The known hosts allows you to ensure that on subsequent visits to the same site it is still the same as the one you agreed to trust the first time you connected.
There is no reason why a web browser couldn't implement the same thing. In fact it does when it is telling you that it can't validate the path of a certificate and asks if you want to trust the subject of the certificate.
For example OpenSSH asks a question like this on
the first connection to sourceforge.net:If I answer yes the public key of shell.sourceforge.net is recorded in my known hosts database.
This is assuming that you have made some effort (or don't care) to verify out of band that the fingerprint of the public key is what you expect. This is exactly the same as what you are expected to do when you get the dialog in your web browser that says the issuer of the certificate wasn't recognised.
The difference ? PKI Certificates attempt to tell you who you should trust by using Trust Anchors. If you want to simulate the PGP model, simply remove all the Trust Anchors from your browser and start from scratch.
What many people commenting on this story fail to realize is that the Certificate Authorities (CAs) are guaranteeing the integrity and security of their process, and not so much the identity of the person or entity applying for the certificates. In our messaging system, we had set up our own CA to issue personal certificates signed by signing certs that we bought from verisign.

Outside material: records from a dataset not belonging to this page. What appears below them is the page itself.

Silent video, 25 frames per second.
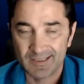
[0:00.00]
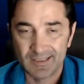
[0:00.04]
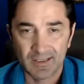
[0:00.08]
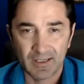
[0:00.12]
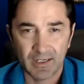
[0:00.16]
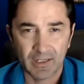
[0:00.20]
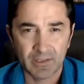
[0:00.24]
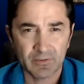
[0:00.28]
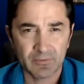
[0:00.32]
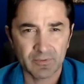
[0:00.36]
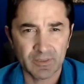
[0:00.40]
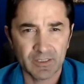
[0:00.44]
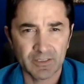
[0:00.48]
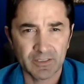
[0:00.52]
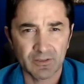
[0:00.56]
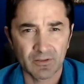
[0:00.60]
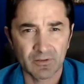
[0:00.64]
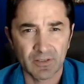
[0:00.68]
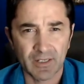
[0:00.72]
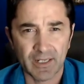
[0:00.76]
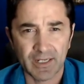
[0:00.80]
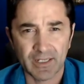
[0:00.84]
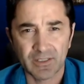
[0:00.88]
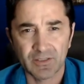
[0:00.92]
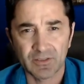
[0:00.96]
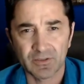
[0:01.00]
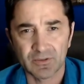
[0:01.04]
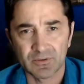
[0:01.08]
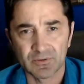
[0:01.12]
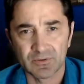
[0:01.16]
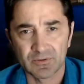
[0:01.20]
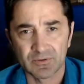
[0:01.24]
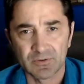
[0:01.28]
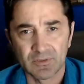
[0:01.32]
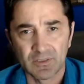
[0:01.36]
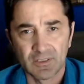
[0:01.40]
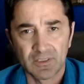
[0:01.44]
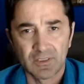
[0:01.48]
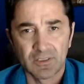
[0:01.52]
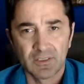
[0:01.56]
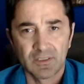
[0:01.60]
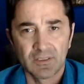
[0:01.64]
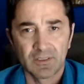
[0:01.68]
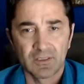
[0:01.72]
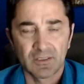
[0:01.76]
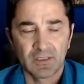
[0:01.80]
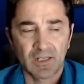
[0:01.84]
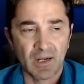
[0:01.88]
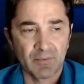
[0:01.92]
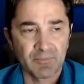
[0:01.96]
I really don't like to
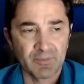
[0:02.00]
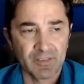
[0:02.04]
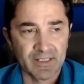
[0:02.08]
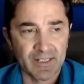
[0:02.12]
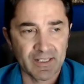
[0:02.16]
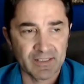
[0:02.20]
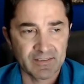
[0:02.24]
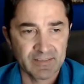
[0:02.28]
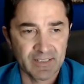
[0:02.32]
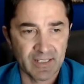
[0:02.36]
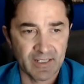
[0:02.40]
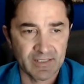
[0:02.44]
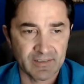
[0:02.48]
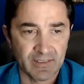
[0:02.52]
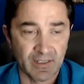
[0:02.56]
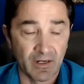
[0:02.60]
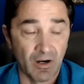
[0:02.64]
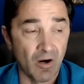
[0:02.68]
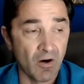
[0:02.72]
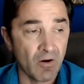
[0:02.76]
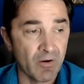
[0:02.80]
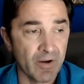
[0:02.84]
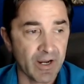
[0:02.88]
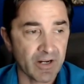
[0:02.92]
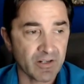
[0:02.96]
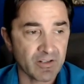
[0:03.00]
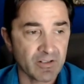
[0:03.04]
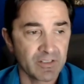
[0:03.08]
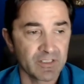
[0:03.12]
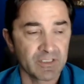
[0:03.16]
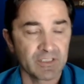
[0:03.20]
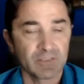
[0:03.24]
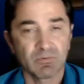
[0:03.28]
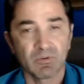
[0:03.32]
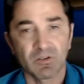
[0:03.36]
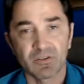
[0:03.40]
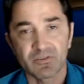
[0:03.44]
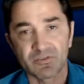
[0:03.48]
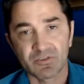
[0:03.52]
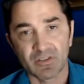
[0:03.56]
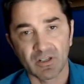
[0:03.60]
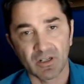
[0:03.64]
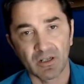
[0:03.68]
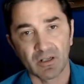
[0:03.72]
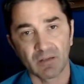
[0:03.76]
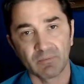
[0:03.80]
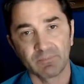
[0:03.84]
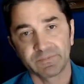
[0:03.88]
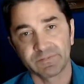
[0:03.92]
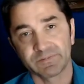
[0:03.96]
come the next day and say, oh, actually, it was,
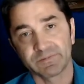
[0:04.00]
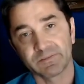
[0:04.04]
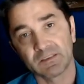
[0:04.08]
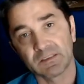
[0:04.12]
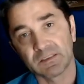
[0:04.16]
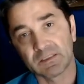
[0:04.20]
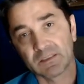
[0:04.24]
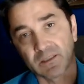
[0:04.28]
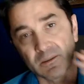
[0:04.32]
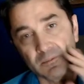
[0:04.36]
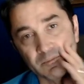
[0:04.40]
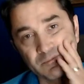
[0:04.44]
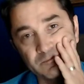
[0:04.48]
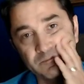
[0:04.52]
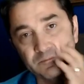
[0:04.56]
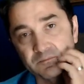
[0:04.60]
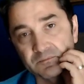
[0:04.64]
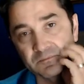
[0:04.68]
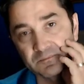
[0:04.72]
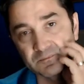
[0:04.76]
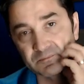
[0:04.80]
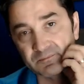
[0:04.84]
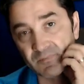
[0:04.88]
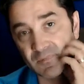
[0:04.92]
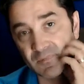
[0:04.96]
I don't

Since non-repudiation was an important feature of our messaging system, we did not rely on Verisign to verify identities for personal certs. Typically, a company would contract for us to provide personal certs for their people, and they would be responsible for connecting people with certs.

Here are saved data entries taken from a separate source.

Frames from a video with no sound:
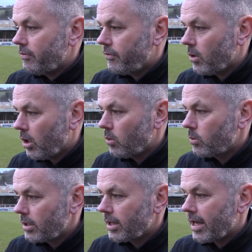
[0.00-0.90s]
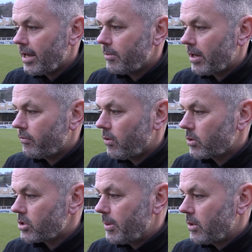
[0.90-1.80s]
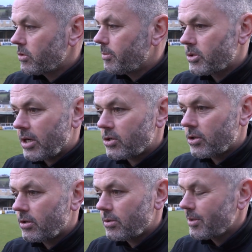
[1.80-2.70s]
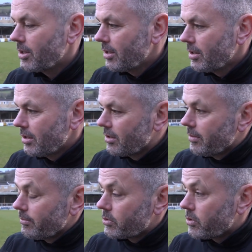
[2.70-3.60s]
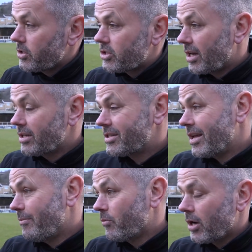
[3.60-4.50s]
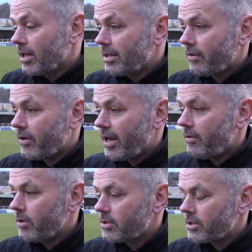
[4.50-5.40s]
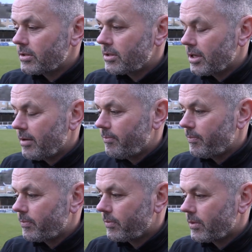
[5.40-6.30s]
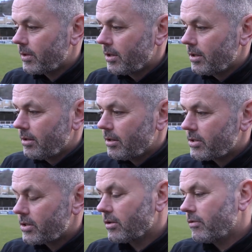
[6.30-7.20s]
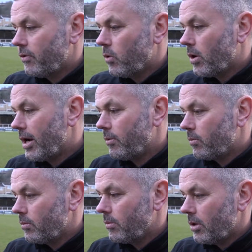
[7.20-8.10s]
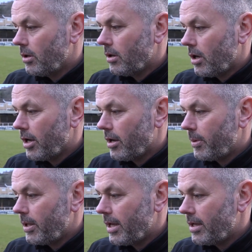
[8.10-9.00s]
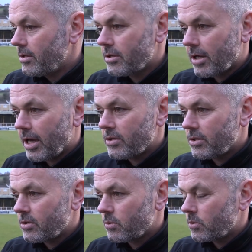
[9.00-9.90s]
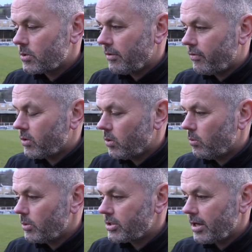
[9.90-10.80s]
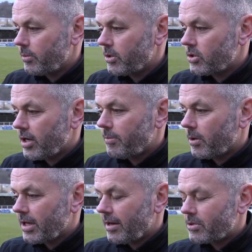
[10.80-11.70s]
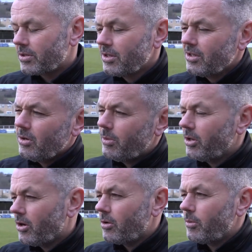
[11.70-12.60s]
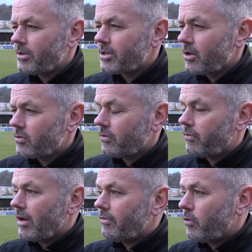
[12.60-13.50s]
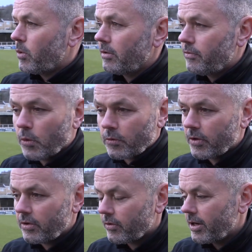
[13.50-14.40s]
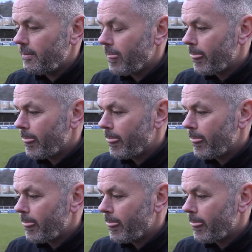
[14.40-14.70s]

a foothold in the game and have longer spells of possession and try and challenge them really in different areas. And um, they stuck the four out high up in the end against us, which was difficult, and we stayed with the shape. I kept umming and ahhing whether to go to a flat four and go four three three.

The idea of connecting site certificates with the issuing of domain names is a good one because the organization issuing the domain names already has a relationship with the owner of the name. This seems like the important link for site certs, and since it represents the potential for additional profits for the issuing organization, I would think they would jump on it. Of course, that's probably part of the problem as well, that nobody wants to pass up the potential revenue, so it is hard to set up the necessary relationships.
That said, it should be clear that it wouldn't be that hard to create a 'public' CA, but it couldn't be free either. When this came up before I outlined how it could be done in a comment, but how would you know you could trust this. I could create certs for myself and my friends, but who else would trust it. It isn't that hard to add new root certs to most browsers, so there is no reason you couldn't do this for your company or organization. If more organizations were actually using client certs to authenticate, it probably would be worthwhile to create a cheap, but secure, public facility.

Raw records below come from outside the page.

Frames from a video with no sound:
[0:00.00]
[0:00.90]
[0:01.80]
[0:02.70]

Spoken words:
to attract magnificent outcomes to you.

If anyone has the persistance to actually make this happen, I would certainly be open to helping design the processes and maybe write some software. It really is an excellent idea. Ultimately, I would consider it a complete success when the root certs are pre-loaded into most common browsers. It is completely doable, and although there are important details to get right, it isn't really all that complex.
Think chamber of commerce running this instead of Joe GNU. They already charge money for membership, know who their members are (and thus are superior to Verisign in most cases), and are generally trustworthy members of their community.
Entities with their root certificates in browsers giving away certificates that are able to sign anyone's key would of course defeat the whole system.